TASK TO COMPLETE: When the listing below reaches the line that has "[26:23.20-26:24.10]", start reproducing exactly; stop after the line that has "Lip reading: No other currency out there.", and drop the pictures.

EXCERPTED RECORDS:
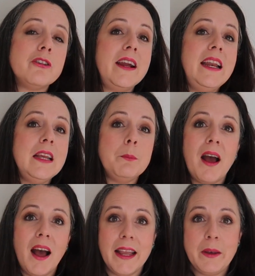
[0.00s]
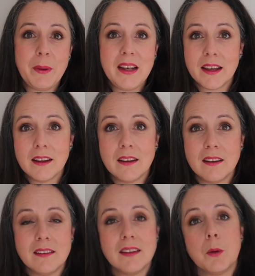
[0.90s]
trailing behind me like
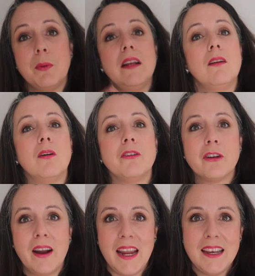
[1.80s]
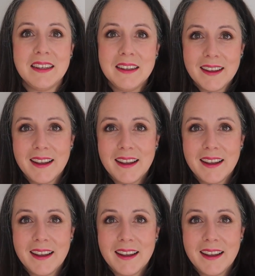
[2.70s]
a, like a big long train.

==

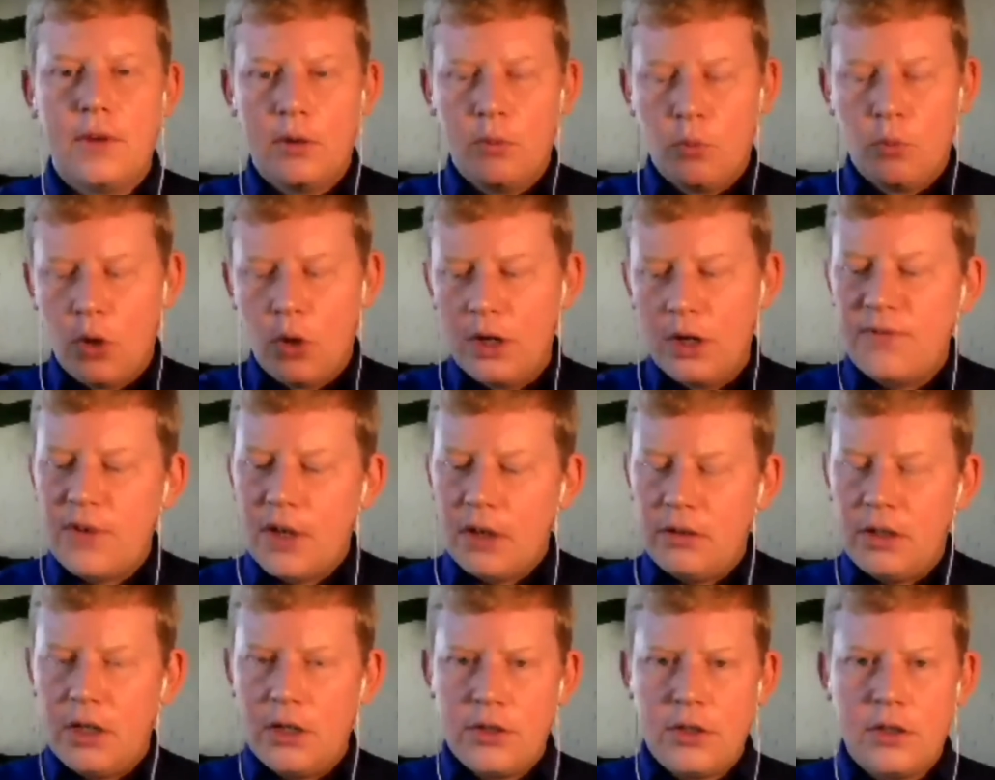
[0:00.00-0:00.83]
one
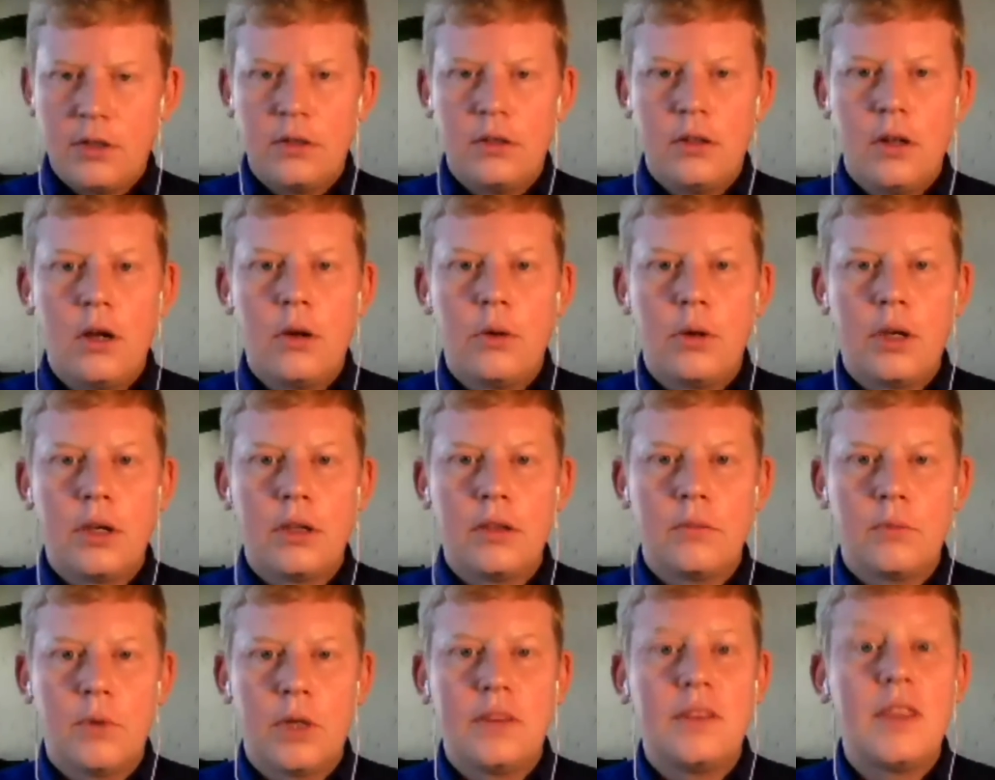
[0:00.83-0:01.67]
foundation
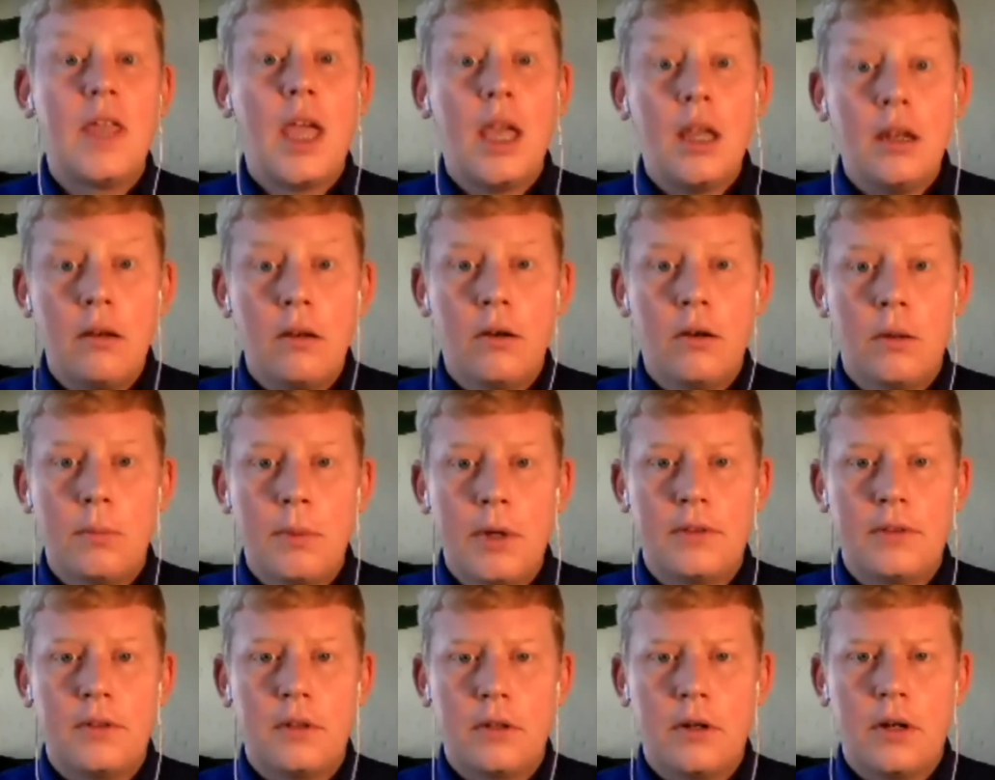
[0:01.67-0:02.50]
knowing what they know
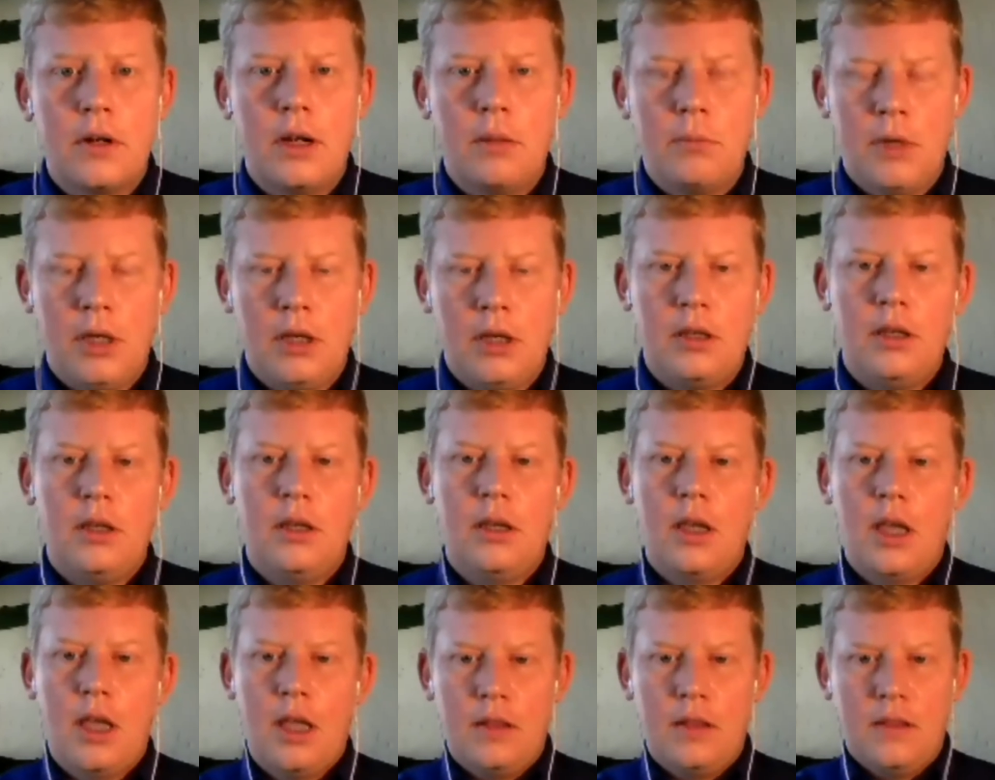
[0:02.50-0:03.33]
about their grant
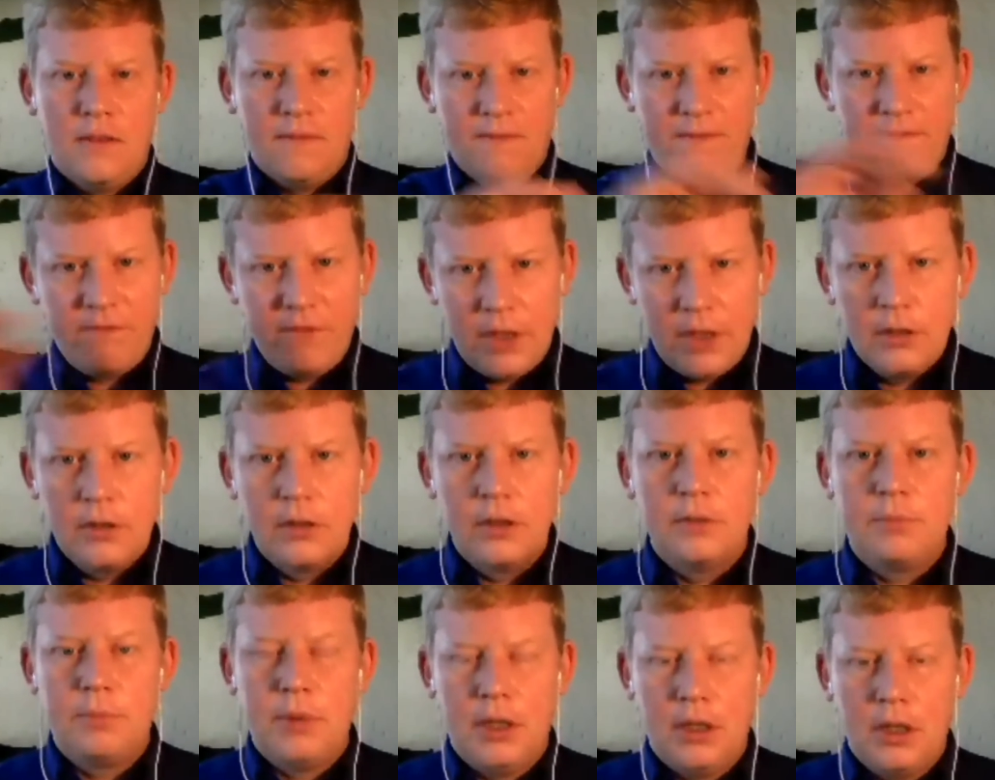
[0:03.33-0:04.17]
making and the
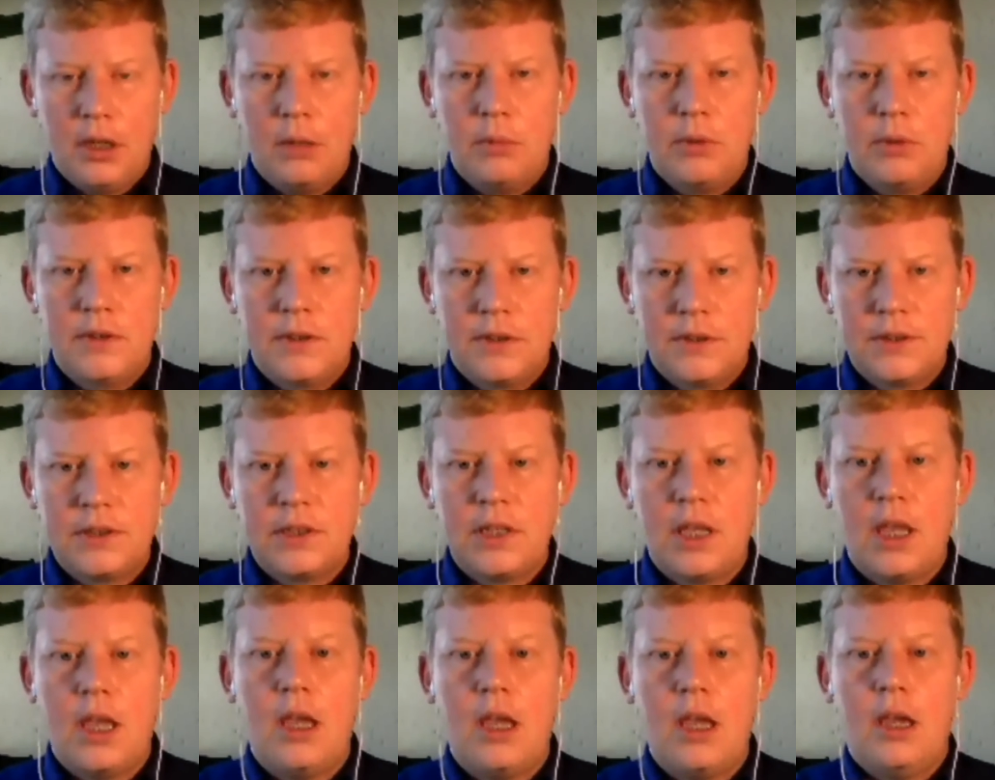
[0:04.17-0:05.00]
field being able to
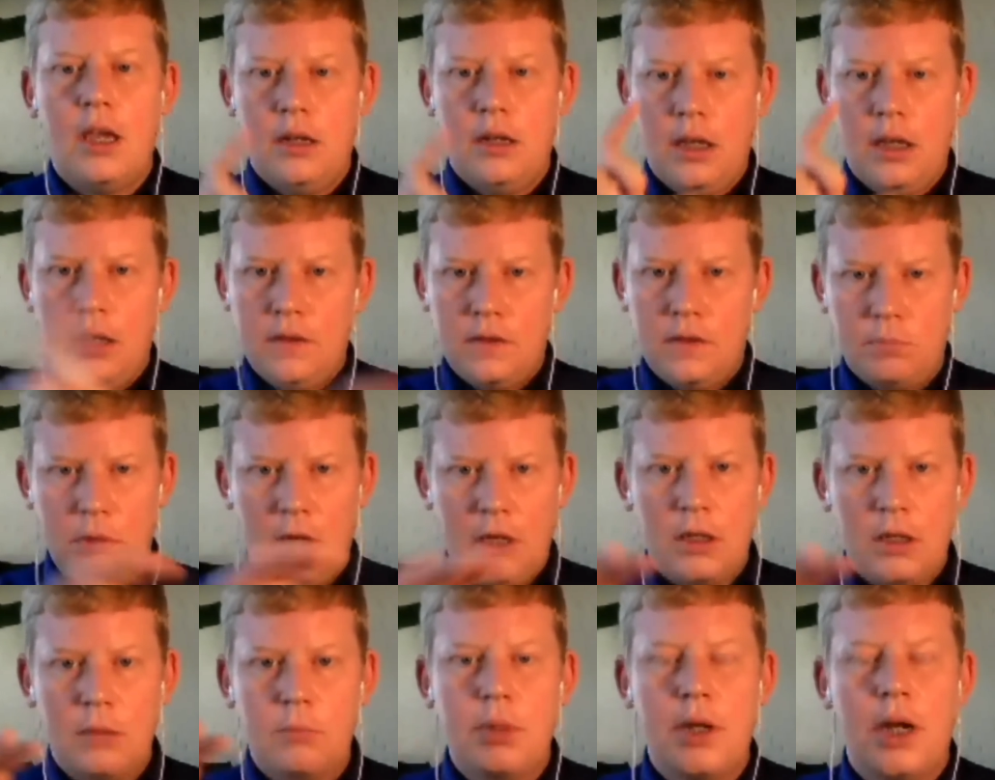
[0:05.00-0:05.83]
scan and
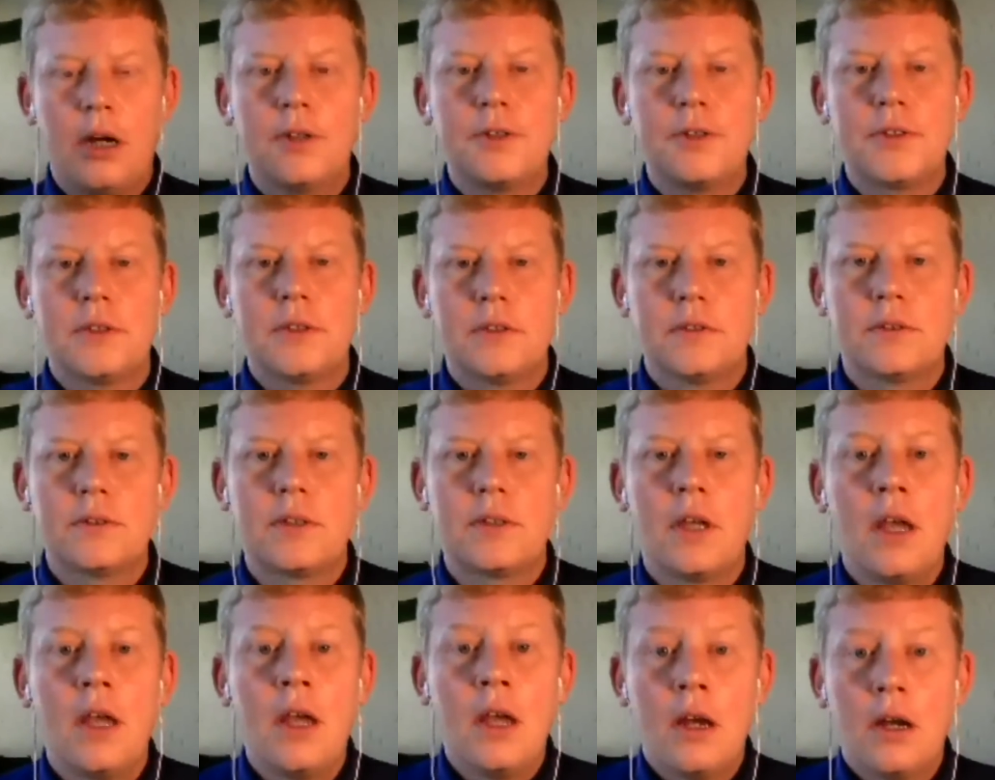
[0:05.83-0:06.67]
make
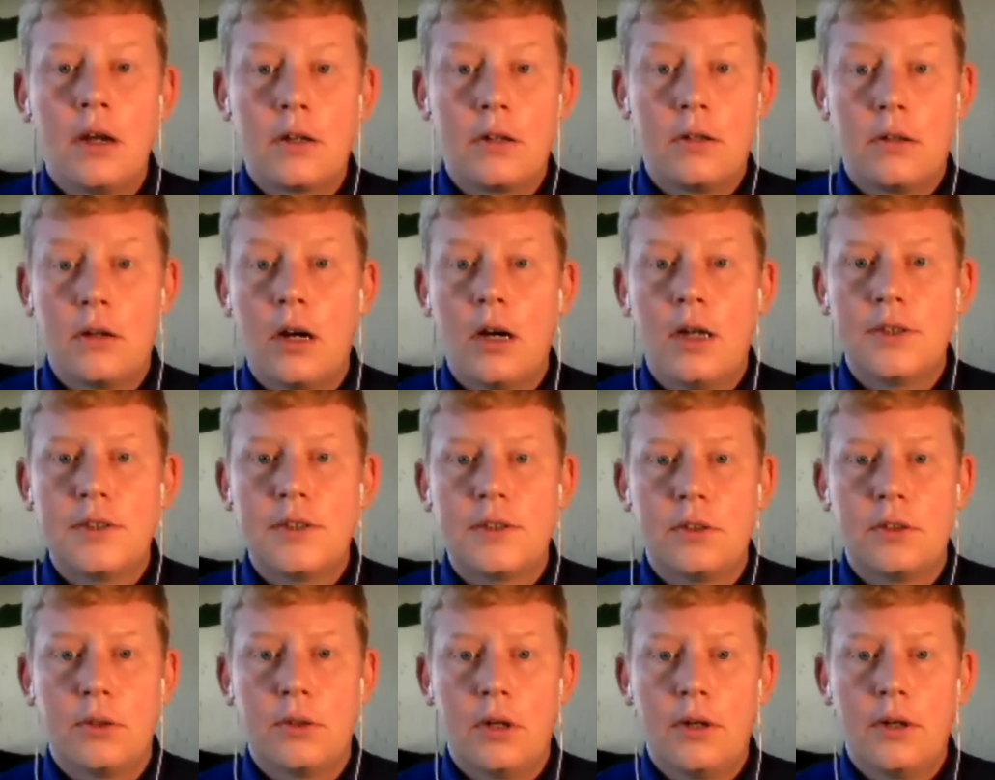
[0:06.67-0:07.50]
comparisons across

* * *

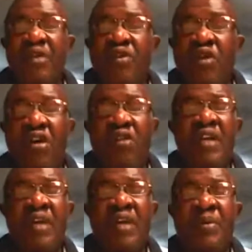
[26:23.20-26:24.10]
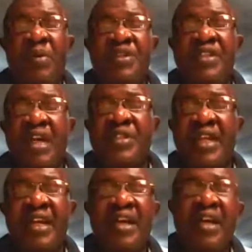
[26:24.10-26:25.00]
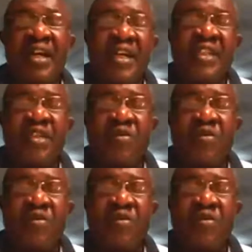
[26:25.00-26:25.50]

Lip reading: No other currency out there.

RESPONSE BOX:
[26:23.20-26:24.10]
[26:24.10-26:25.00]
[26:25.00-26:25.50]

Lip reading: No other currency out there.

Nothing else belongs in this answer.